## Exercise requirements
Could every line of the listing be output exactly, with the pictures skipped?

## Provided material
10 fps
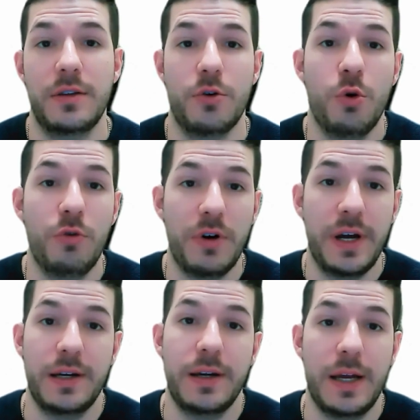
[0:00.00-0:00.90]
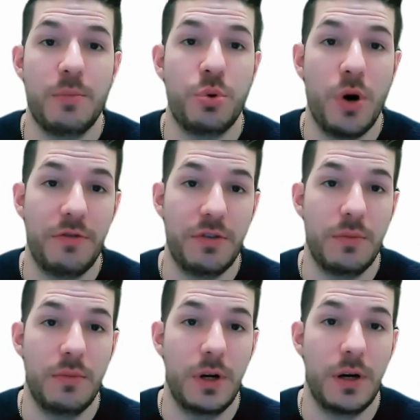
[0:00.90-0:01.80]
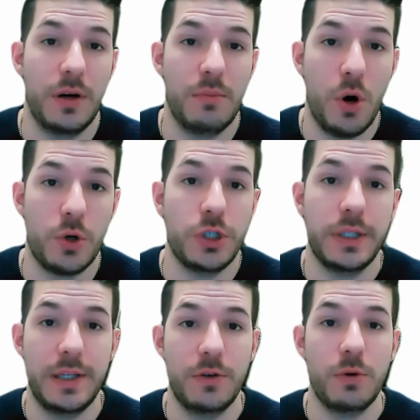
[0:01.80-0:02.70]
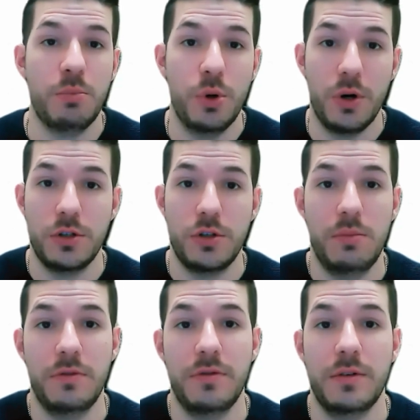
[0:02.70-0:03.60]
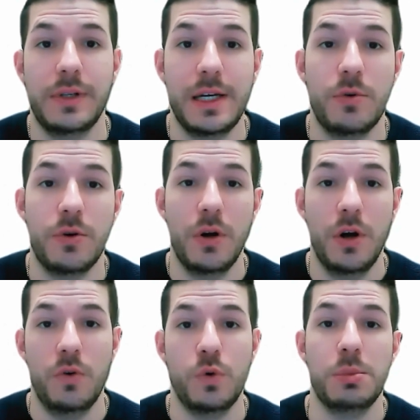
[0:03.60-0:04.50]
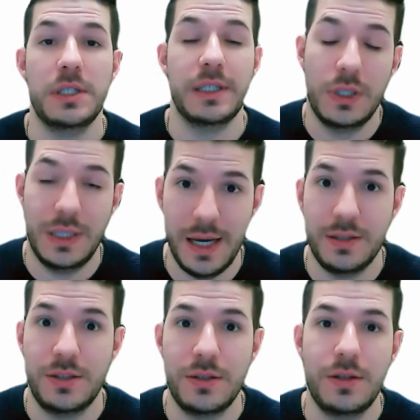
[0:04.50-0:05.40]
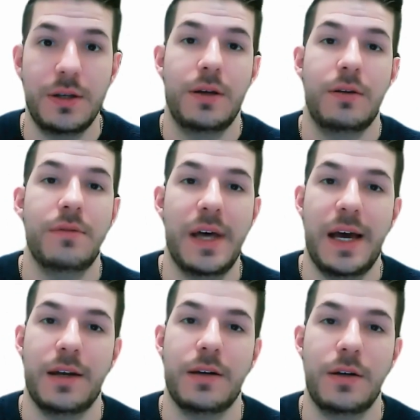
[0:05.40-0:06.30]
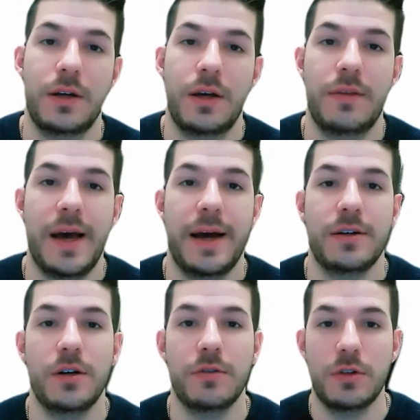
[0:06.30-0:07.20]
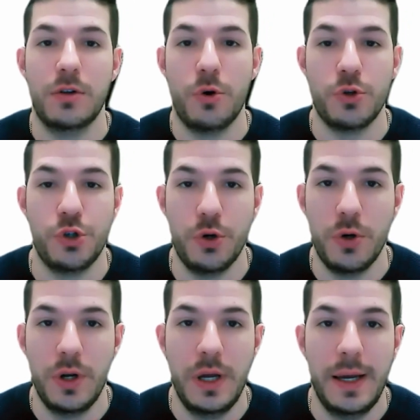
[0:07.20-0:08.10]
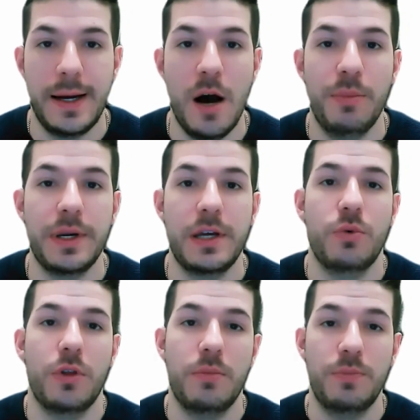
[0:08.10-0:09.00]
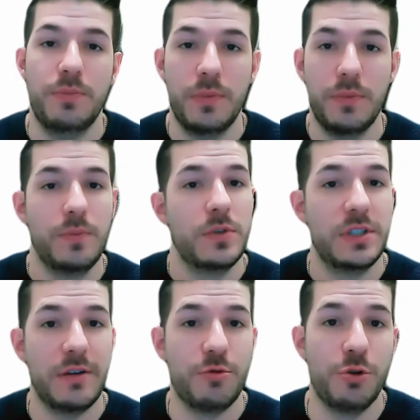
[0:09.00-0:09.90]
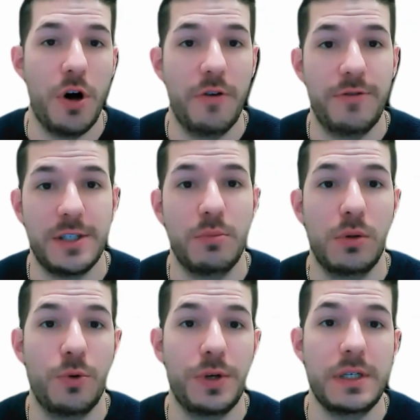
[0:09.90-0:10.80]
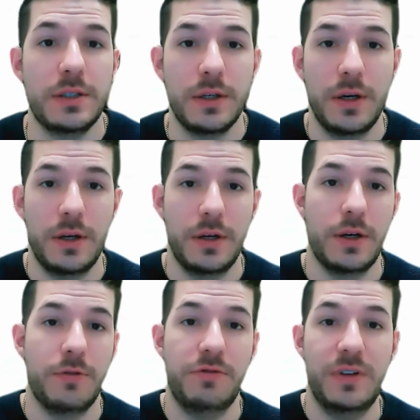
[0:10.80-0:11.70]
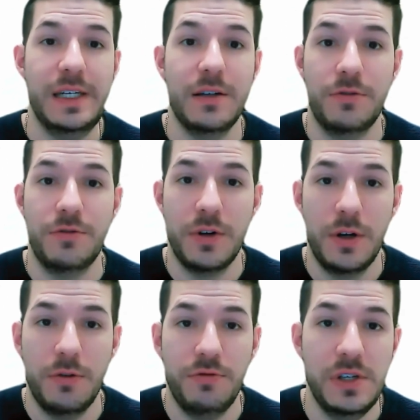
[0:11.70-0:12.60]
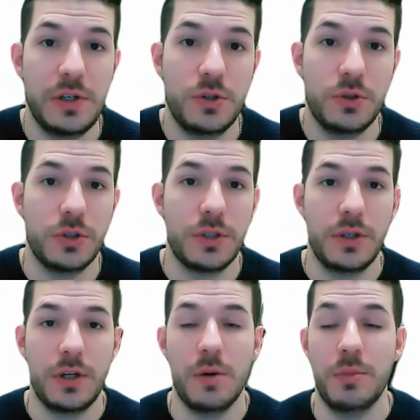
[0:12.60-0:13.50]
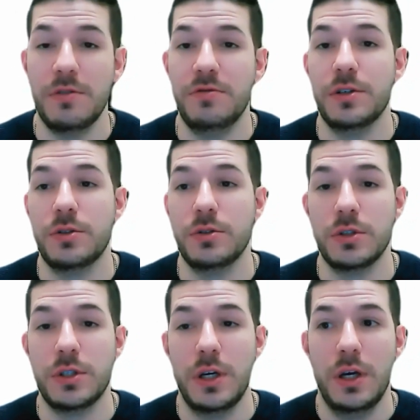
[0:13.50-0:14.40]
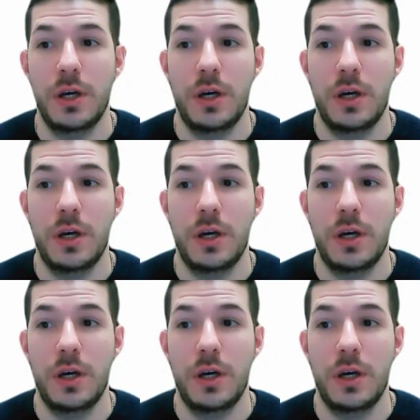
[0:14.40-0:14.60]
that their overhead and profit margin that they would put on top of their labor would be less than that of a larger company with several office employees, fleet of vehicles, company vehicles,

## Exercise result
10 fps
[0:00.00-0:00.90]
[0:00.90-0:01.80]
[0:01.80-0:02.70]
[0:02.70-0:03.60]
[0:03.60-0:04.50]
[0:04.50-0:05.40]
[0:05.40-0:06.30]
[0:06.30-0:07.20]
[0:07.20-0:08.10]
[0:08.10-0:09.00]
[0:09.00-0:09.90]
[0:09.90-0:10.80]
[0:10.80-0:11.70]
[0:11.70-0:12.60]
[0:12.60-0:13.50]
[0:13.50-0:14.40]
[0:14.40-0:14.60]
that their overhead and profit margin that they would put on top of their labor would be less than that of a larger company with several office employees, fleet of vehicles, company vehicles,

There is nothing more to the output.